Ransom is collected in Bitcoin only because it's popular... but it's fully traceable, so needs to get money laundered. When possible, it's collected in XMR, which has a fully anonymous transfer mode.
Still...
Earlier this year, a guy I knew, came asking me for help, because he'd been "investing" in crypto, but suddenly one of the exchanges locked his funds for "suspicion of fraud". Turns out, the "investing" he was doing, came as a "trade secret" from a "cute lady" he met on Facebook, who taught him how to put in EUR into one web, exchange it for BTC, transfer those to another web, exchange them for USDT, then transfer those to an exchange and convert them back into EUR, all at a favourable rate, getting him something like 5% per day (that's a 5 billion % APR!). But, here's the catch: he was only allowed to do it only a day! So he patiently kept doing it for like a month, with small amounts like 500-1000 EUR each time... until suddenly, his last transfer got frozen. He contacted the (second) website, and they asked him for 1000 EUR to unfreeze the 1000 EUR in BTC he had there, pending to convert to USDT.

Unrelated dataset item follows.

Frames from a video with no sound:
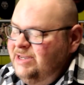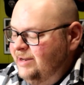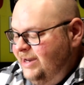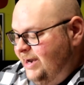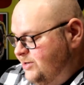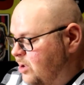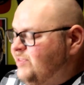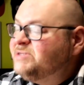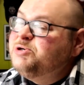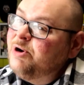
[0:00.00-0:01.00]
I know
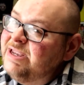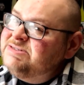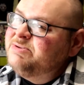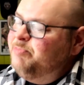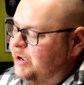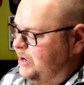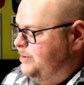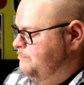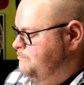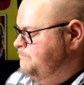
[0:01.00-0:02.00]
that's crazy, but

That's when he called me... and I told him "man, you've been had, you've been laundering money for who knows whom!"
A few days later, he managed to contact some more people in a similar situation, some guy with up 500K "locked up" like that, a car dealership owner, who sent the initial 1K unlocking fee... and a 10K legal fee... and a 25K certification fee... and was asking around whether he should send another 50K representation fee... all of that after having laundered who knows how many millions 🤦
Notice how they went from the BTC laundering, to a basic Nigerian scam with direct transfers, so full bank tracing that they'll have to launder later. I also knew another guy whose father fell for that scam... in the early 1990s! The simplest stuff has been doing the rounds for decades, even centuries, and it keeps working.